[TASK DIRECTIONS]: The expected output is every line of the data exactly as shown, minus the images.

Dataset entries
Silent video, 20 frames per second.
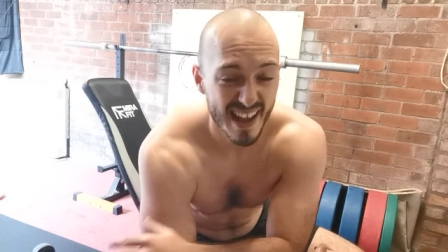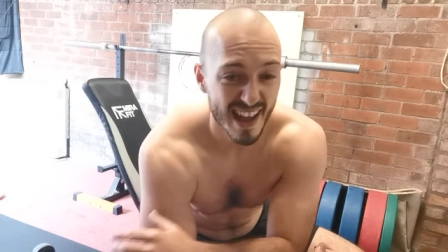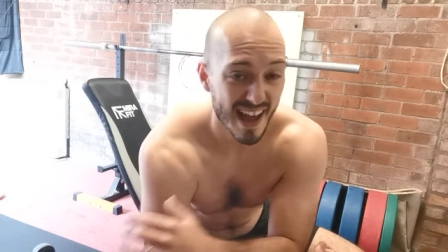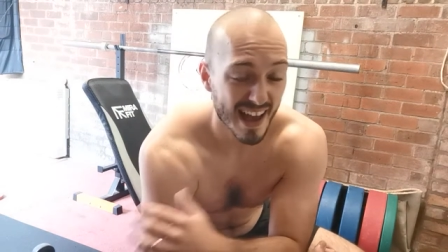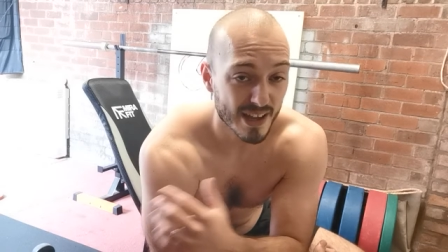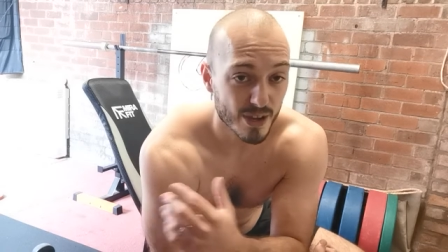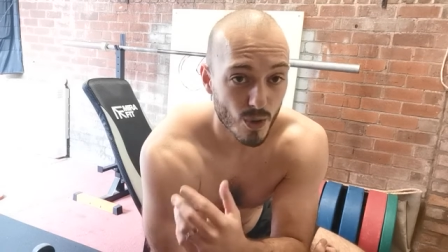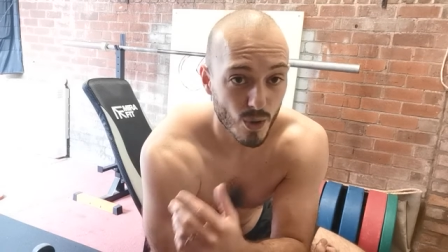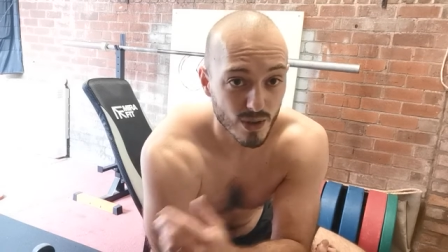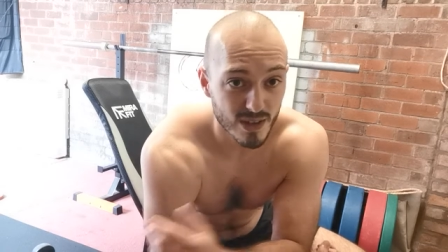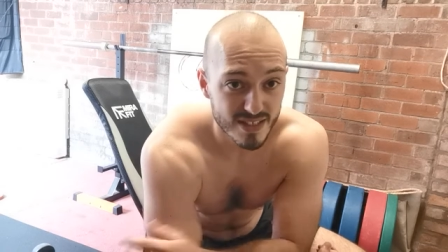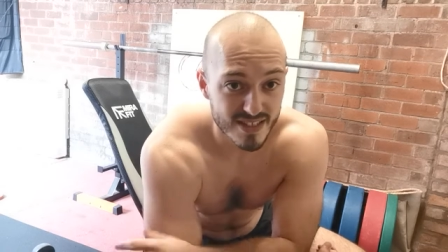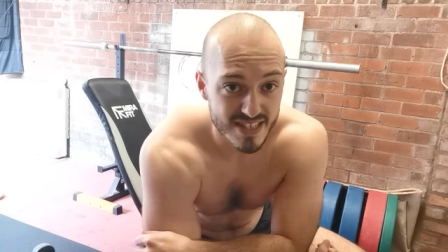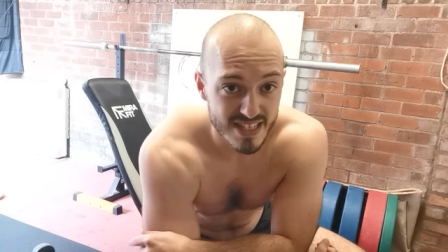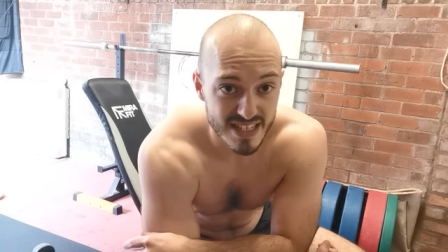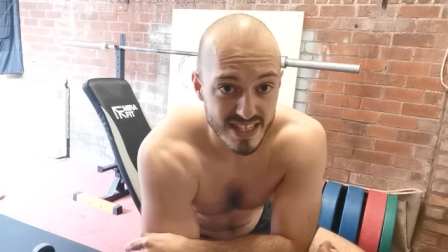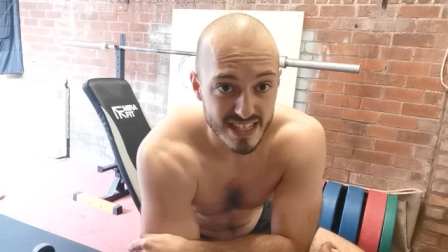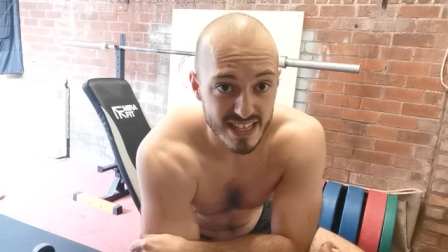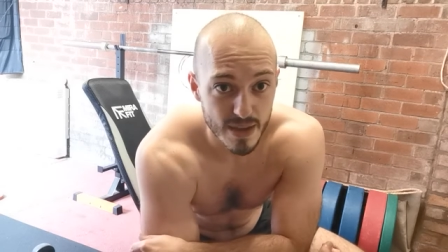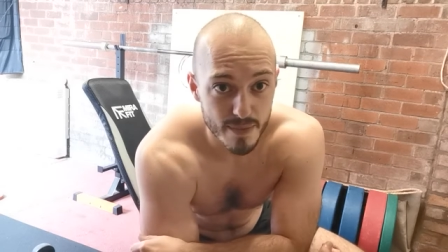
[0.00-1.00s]
high
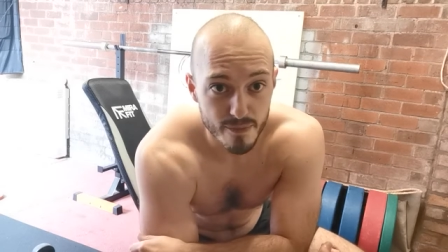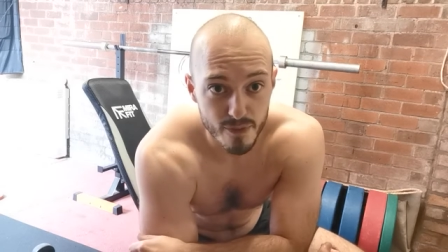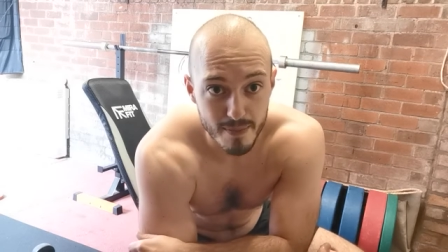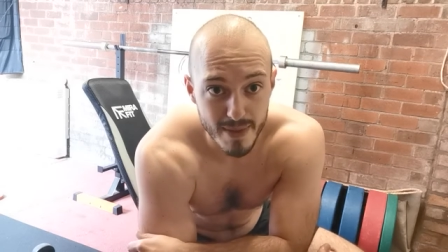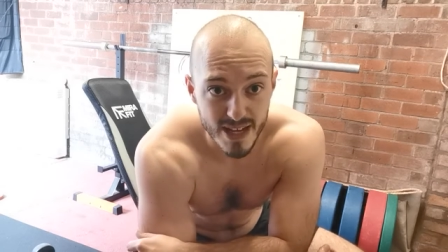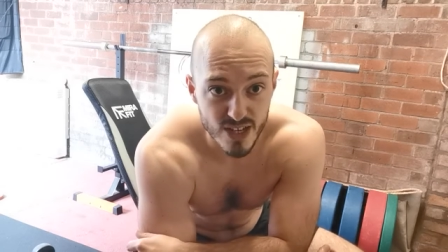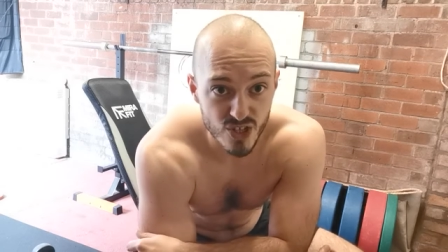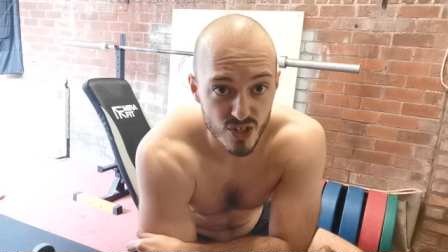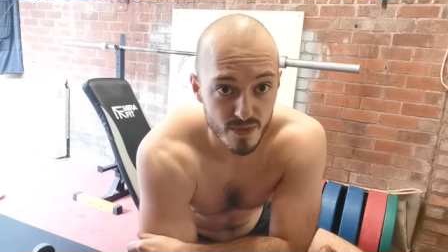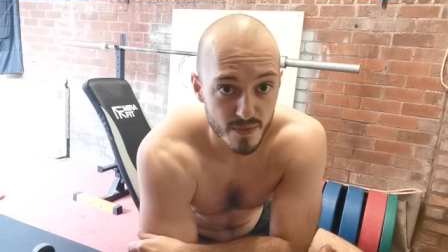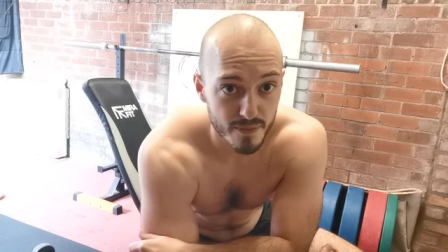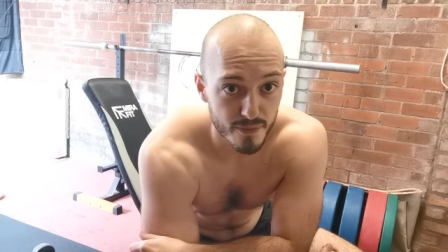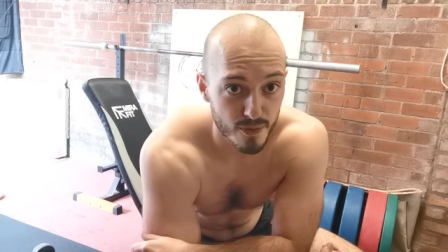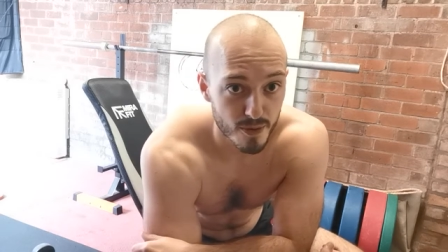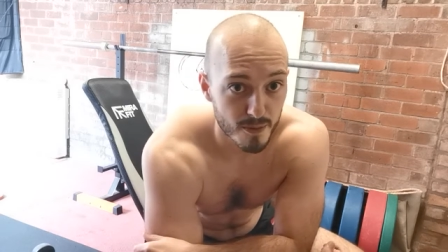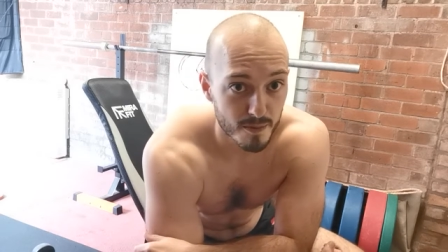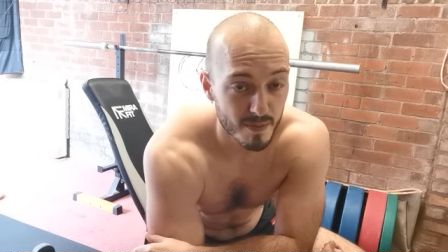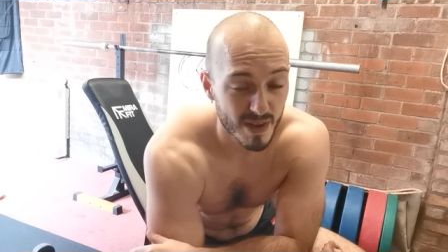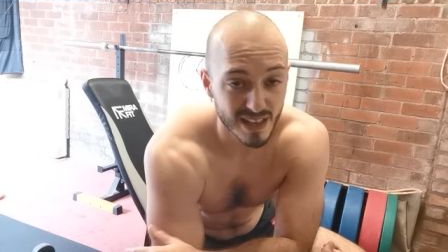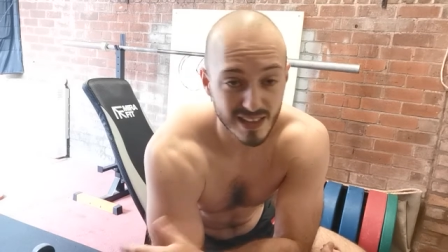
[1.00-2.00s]
quality information
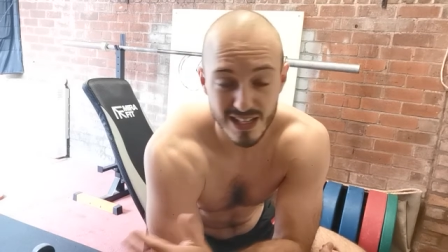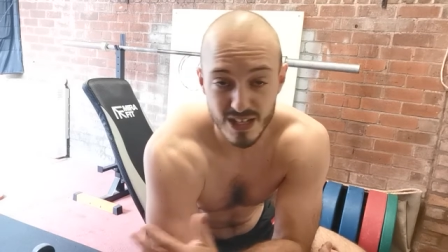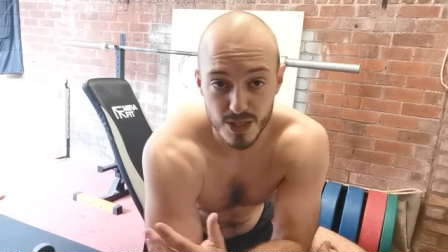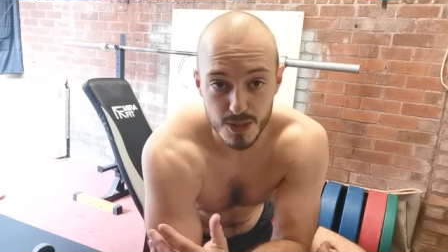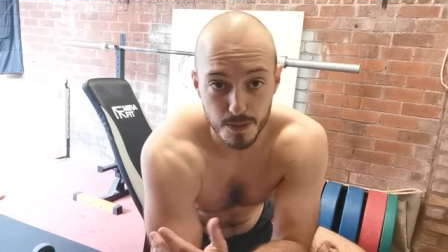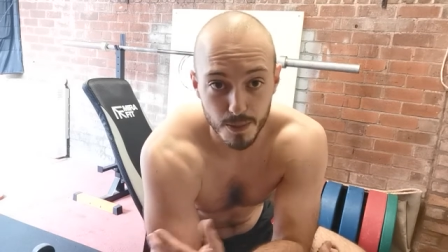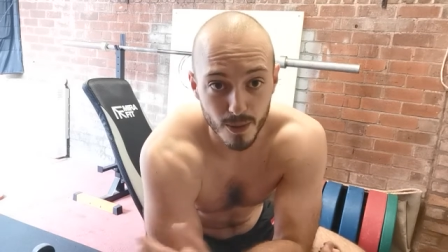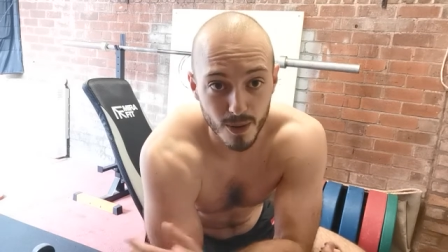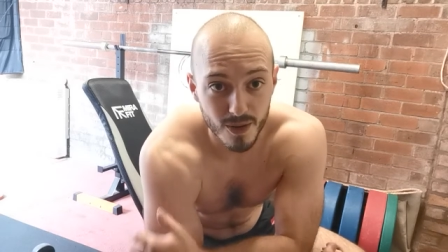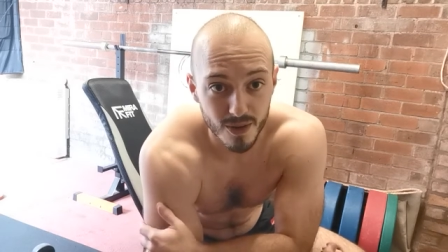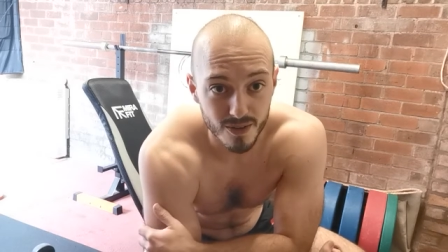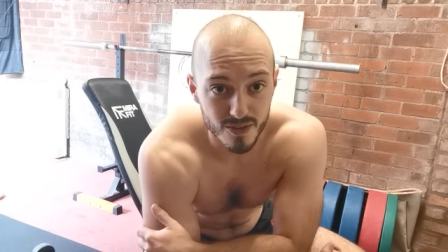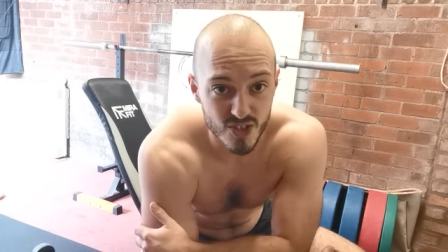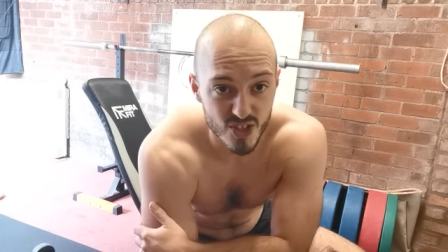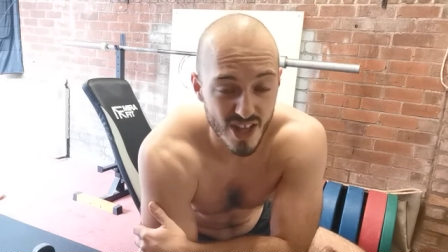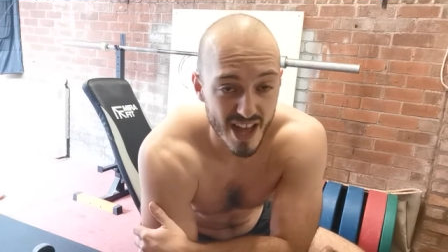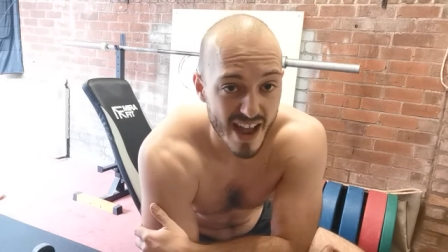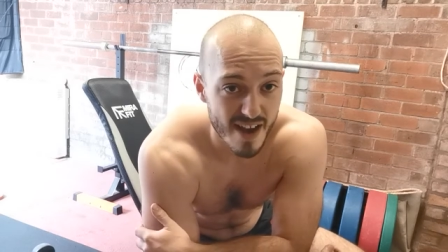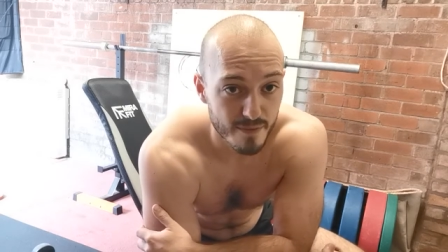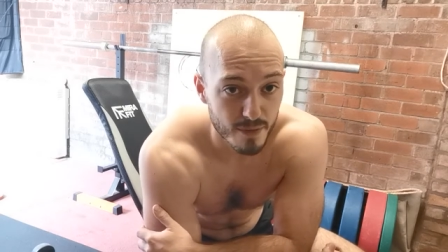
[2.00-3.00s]
from elite sport
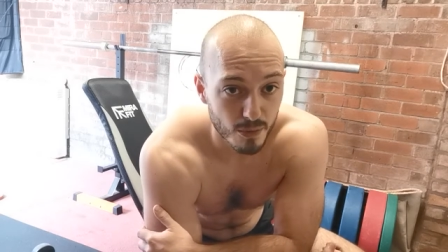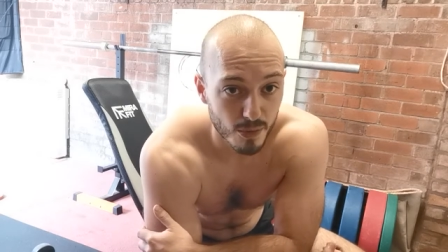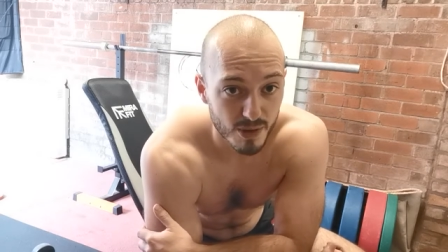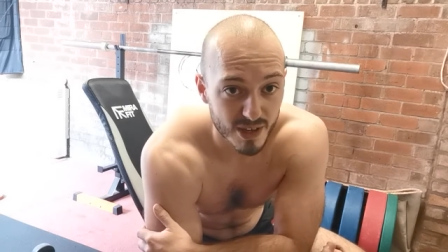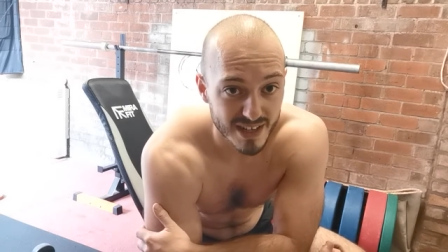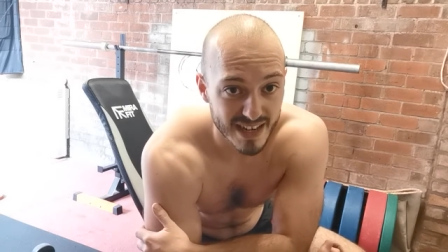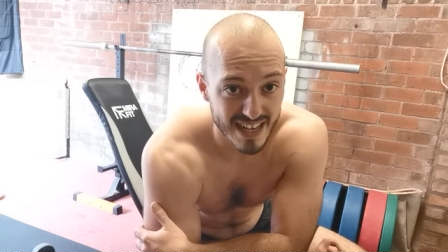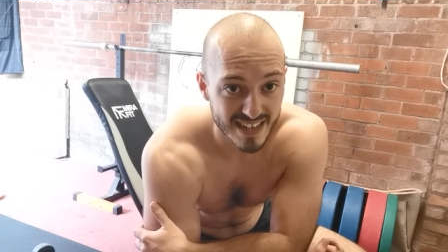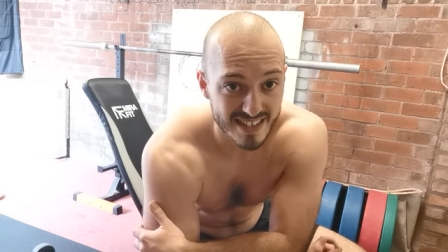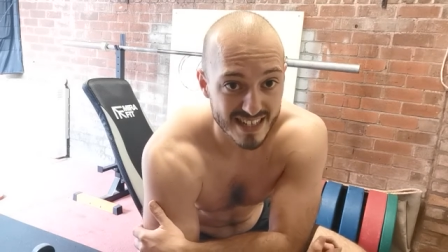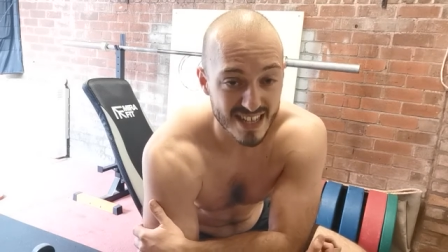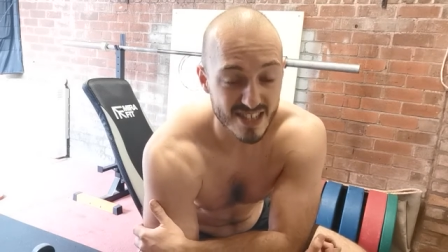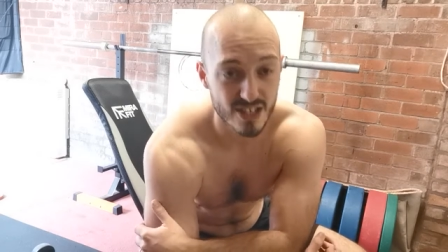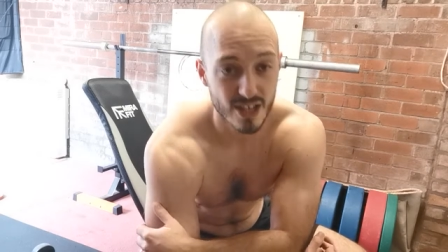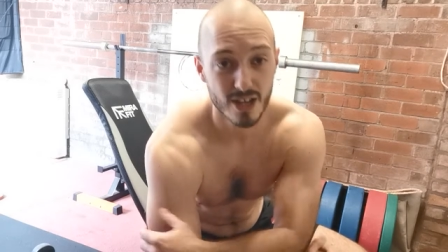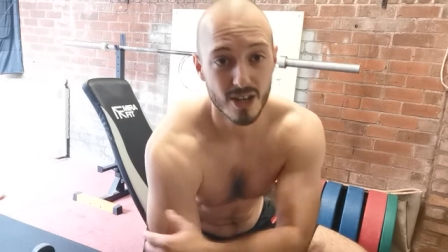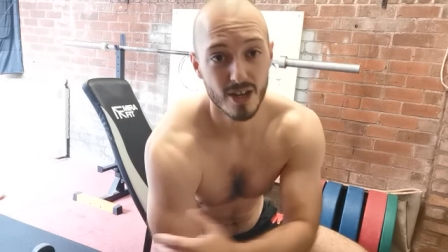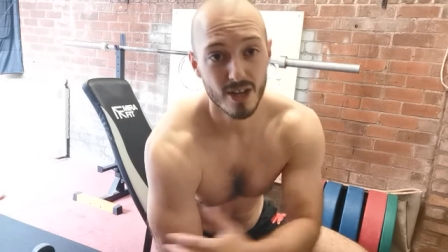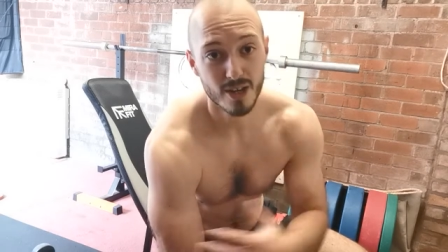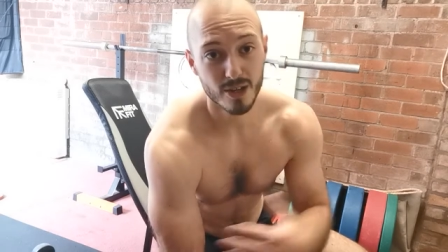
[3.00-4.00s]
so that everyone can access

[ANSWER FOR THIS EXERCISE]:
Silent video, 20 frames per second.
[0.00-1.00s]
high
[1.00-2.00s]
quality information
[2.00-3.00s]
from elite sport
[3.00-4.00s]
so that everyone can access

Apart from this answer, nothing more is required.